Update your Google Chrome now or face losing control of your computer! Govt issues advisory
Urgent Alert: Update Google Chrome Now! Government warns of computer takeover risk for unpatched users.
Highlights
- For users of Google Chrome, CERT-In has issued a high-security risk alert
- Certain versions of the Chrome browser have the vulnerability found
- For the impacted software, Google has already published an upgrade
In a recent advisory, India's Computer Emergency Response Team (CERT-In) issued a high-risk warning for users of Google Chrome, a popular web browser. The alert emphasises critical vulnerabilities identified in specific versions of the browser, posing a serious security risk. These vulnerabilities could potentially allow hackers to take control of users' computers or even crash them.
Identified vulnerabilities
CERT-In classifies the reported vulnerabilities as high-risk, encompassing a Heap buffer overflow error in WebP and inappropriate implementation in various components like Custom Tabs, Prompts, Input, Intents, Picture in Picture, and Interstitials.
Additionally, insufficient policy enforcement in Downloads and Autofill has been noted. These vulnerabilities, if exploited, could grant unauthorised access to the victim's system, allowing attackers to execute arbitrary code, bypass security restrictions, or cause a denial-of-service condition.
Exploitation in the wild
Of particular concern is the identification of CVE-2023-4863, one of the vulnerabilities, being actively exploited in the wild. This implies that cybercriminals are currently taking advantage of this security flaw, making it imperative for Google Chrome users to take immediate action to safeguard their systems.
Affected software versions
The affected Chrome software includes Google Chrome (Extended Stable Channel) versions prior to 116.0.5845.188 (for Mac and Linux), versions prior to 116.0.5845.187 (for Windows), Google Chrome for Desktop versions prior to 117.0.5938.62 (for Mac and Linux), and versions prior to 117.0.5938.62/.63 (for Windows).
How hackers can exploit the risk
To exploit these vulnerabilities, hackers may employ tactics such as tricking users into visiting malicious websites. This common method involves luring users to click on malicious links or visit compromised sites. Once the user accesses the malicious site, attackers can execute code, potentially gaining control of the user's system, evading security measures, or initiating a denial-of-service attack.
Protective measures
CERT-In underscores that Google has already released an update and security fix with patches for these security issues.

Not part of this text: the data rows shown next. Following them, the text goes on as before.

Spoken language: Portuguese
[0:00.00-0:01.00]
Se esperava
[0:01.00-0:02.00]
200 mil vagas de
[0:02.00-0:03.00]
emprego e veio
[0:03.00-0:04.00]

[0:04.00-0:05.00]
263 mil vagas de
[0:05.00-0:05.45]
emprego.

Users are strongly urged to update their Chrome browser immediately. Additionally, CERT-In advises users to regularly update their browsers and other software to prevent similar risks in the future.
Given the severity of the identified vulnerabilities and the active exploitation in the wild, it is crucial for Google Chrome users to prioritise updating their browsers promptly. This proactive measure will mitigate the risks associated with potential cyber threats, ensuring a safer online experience.